Some months later, having learnt that “Airlie” had been the Nooitgedacht prison farm I dropped into “Ryton Estates” and met GEOFF YORK, the new farm manager, and his wife ANITA. I asked if he knew where the prisoner of war camp had been, but he explained that he had only recently came down from Zimbabwe and knew nothing of the history. He however showed me the “War graves commission” letter and his wife then told me their “spook” story.
GEOFF and ANITA had walked down to the cemetery with their little jack russel to see if it had been cleaned up properly. It had been, and their little dog trotted smartly in front of them to examine each grave – a sniff here and a lifted leg there. All went well till he came to the last grave. Here he froze, he growled menacingly and all the hackles on his neck rose. GEOFF and ANITA thought he had seen a snake but the area had been cleared and they could see no reason for his aggressive behaviour. Suddenly he turned tail and, with tail between his legs, he ran whimpering away. This in when GEOFF said “He must have seen a spook”. A few weeks later they saw an elderly couple poring over a large book in their car next to the old store. Thinking they were lost, they asked if they could help. The elderly couple said that they had just visited the war grave and did they know that Major R L Macgregor, in the last grave, had committed suicide!!!

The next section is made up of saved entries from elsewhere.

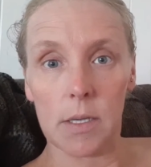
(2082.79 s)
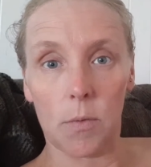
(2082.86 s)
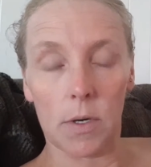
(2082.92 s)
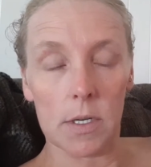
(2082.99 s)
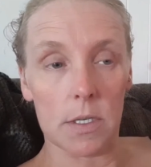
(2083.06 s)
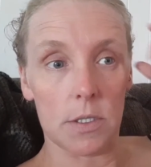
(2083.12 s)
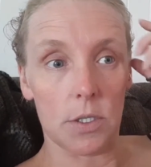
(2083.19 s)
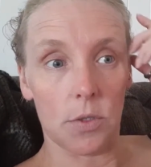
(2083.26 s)
I
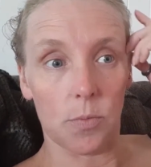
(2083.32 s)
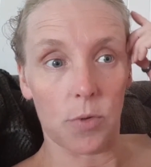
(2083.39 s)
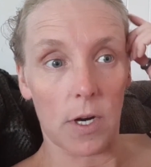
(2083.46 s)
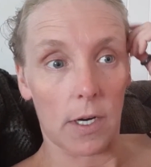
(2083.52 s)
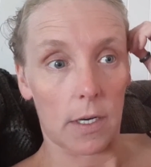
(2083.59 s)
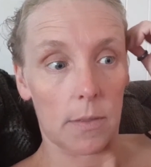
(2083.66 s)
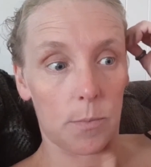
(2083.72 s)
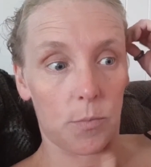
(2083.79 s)
wanted to do
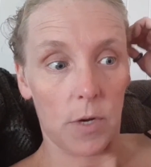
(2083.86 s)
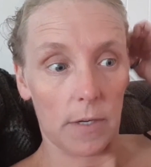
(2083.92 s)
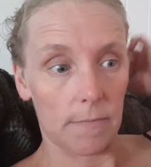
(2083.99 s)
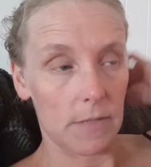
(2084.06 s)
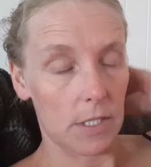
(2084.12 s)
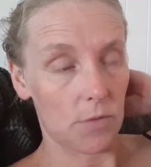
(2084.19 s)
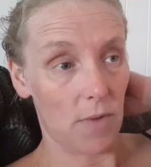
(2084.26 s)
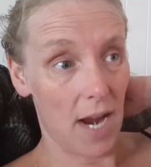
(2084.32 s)

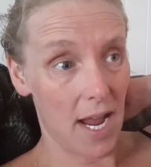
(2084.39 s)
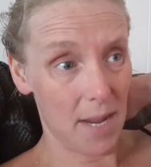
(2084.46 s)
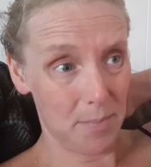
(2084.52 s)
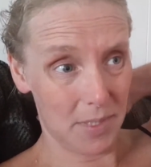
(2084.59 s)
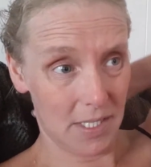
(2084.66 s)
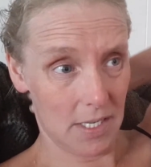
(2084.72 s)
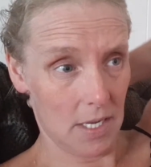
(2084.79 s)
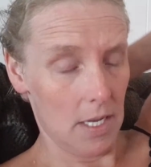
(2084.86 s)
breakfast
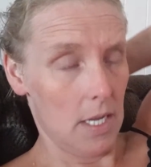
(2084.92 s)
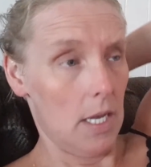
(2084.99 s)
wraps.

Now, some month’s later we invited our White River friend James Macgregor to spend the weekend at Frischgewaagd. I was amazed to find that Major R L Macgregor was his great uncle and that he still had correspondence about his death at his home, Lochaber.
James dug out a letter from Lt. Colonel WILLIAM DOUGLAS, the commanding officer of the Royal Scots Regiment, explaining the circumstances leading up to this suicide. On reading this letter, James realised that his poor great uncle must have been suffering from an imbalance of lithiam which causes manic depression and is a disease still being experienced in the family. However, it had not been diagnosed and there was no one to help the poor Major who shot himself.
Now on my table I had the 4 volumes of H W WILSON’s books titled “With the flag to Pretoria” and “After Pretoria – the Guerilla War”. There are 1724 pages in these 4 volumes and they are full of illustrations and photographs. I wanted to photocopy the numerous pictures of horses so, putting Lt. Colonel WILLIAM DOUGLAS’s letter to one side, I chanced to open Volume 3 to page 585 hoping to find a picture of a horse. You can imagine my surprise when I found myself looking at a photo of Lt. Colonel WILLIAM DOUGLAS who’s letter I had just read!!!
Was this strange sequence of events just chance or had I unwittingly become a cog in the supernatural wheel that linked the departed Major with his great nephew? I’d like to think I was and that the desperately unhappy Major’s spirit can now rest in peace knowing that his family now know that his death was really due to illness.